Blog
For a long time, i couldn’t understand what it meant to be happy.
id: 10057398

 


It seemed to me that happiness was when there was someone nearby, and this someone complemented you.

But one day I suddenly realized that happiness is not necessarily in a couple. It can be inside me, in my thoughts, in my decisions and in how I treat myself. It does not depend on others. I just allowed myself to be happy. Without conditions and excuses.

This does not mean that everything is perfect now. No. There are days when it is sad, when you want to close yourself off and not see anyone. But now I can look at these moments differently - as a part of life, and not as something that defines or destroys me.

Before, I often thought that happiness is a goal to which you need to go, but now it is a process. A process that begins with accepting myself as I am. And it's so liberating!

I like to wake up in the morning and think: today I choose to be happy. Even if the world around me is not perfect, even if I don't have the person I dreamed of seeing next to me.

And you know, this feeling of responsibility for my happiness - it unexpectedly gives me strength.
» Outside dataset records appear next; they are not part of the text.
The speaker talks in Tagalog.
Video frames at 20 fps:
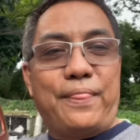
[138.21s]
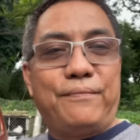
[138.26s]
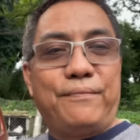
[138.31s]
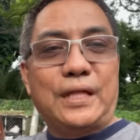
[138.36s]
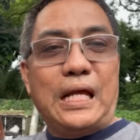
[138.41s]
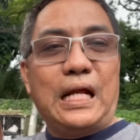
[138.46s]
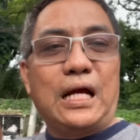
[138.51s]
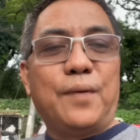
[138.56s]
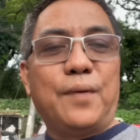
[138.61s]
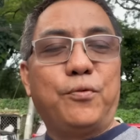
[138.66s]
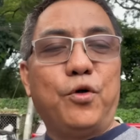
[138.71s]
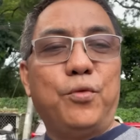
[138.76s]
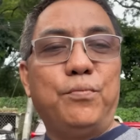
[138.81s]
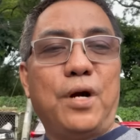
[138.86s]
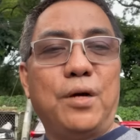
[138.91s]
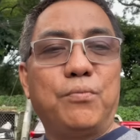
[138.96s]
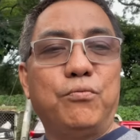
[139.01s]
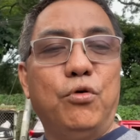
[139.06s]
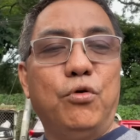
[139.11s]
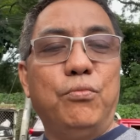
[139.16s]
Talaga pong
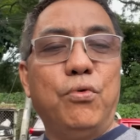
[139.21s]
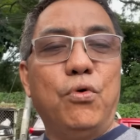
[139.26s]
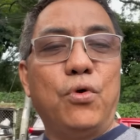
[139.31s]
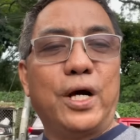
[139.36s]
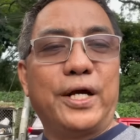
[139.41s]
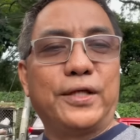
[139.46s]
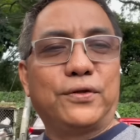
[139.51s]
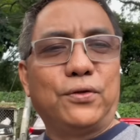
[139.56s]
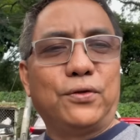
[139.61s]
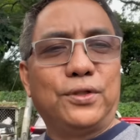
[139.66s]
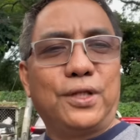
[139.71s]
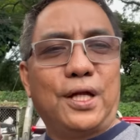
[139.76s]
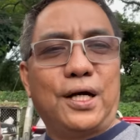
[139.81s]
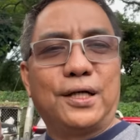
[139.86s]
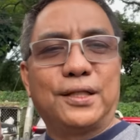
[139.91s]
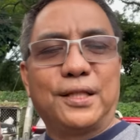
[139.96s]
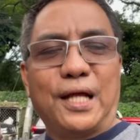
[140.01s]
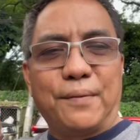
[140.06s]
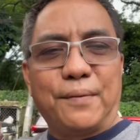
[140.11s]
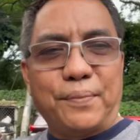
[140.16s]
magbubunga ito
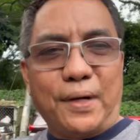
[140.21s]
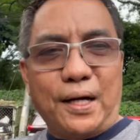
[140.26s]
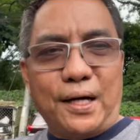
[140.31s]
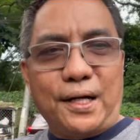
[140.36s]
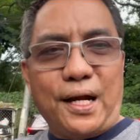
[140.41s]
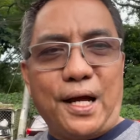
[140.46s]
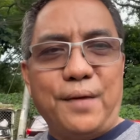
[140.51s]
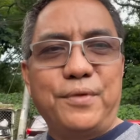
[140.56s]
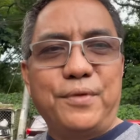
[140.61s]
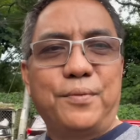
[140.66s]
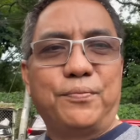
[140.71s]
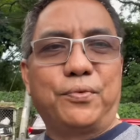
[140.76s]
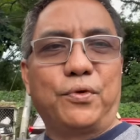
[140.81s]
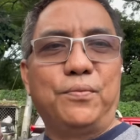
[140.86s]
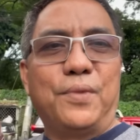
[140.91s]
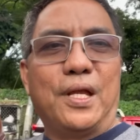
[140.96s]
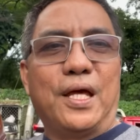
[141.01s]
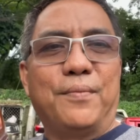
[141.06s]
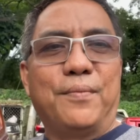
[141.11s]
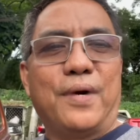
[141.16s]
ng napakaraming
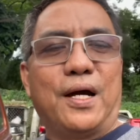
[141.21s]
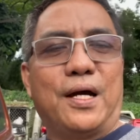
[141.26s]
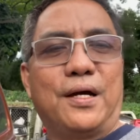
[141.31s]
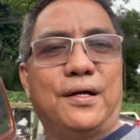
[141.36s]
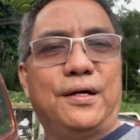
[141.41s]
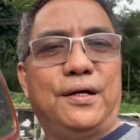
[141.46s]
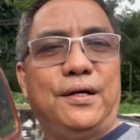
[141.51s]
problema.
I don't have to wait for someone to bring me happiness or make me happy. This is my choice and my path.

It's not always easy, sometimes I catch myself wanting to complain or feel sorry for myself. But then I remember that I've already decided to be happy, and I return to this feeling.

I wonder why it's so hard for us to just allow ourselves to be happy? Maybe because we're used to looking for happiness outside ourselves, in people, events, achievements? But it's always been there - inside us.

Now I try to notice small joys - a cup of hot coffee, pleasant sunlight, a favorite song that accidentally plays in my headphones. They make me happy here and now.

I don't want to wait for something to change in my life or for someone to appear to finally feel happy. Happiness is something I can create myself, every day.

It may not always be perfect, it may sometimes be sad, but I allowed myself to be happy - and this is already a big step.

And do you think it is possible to learn to be happy alone?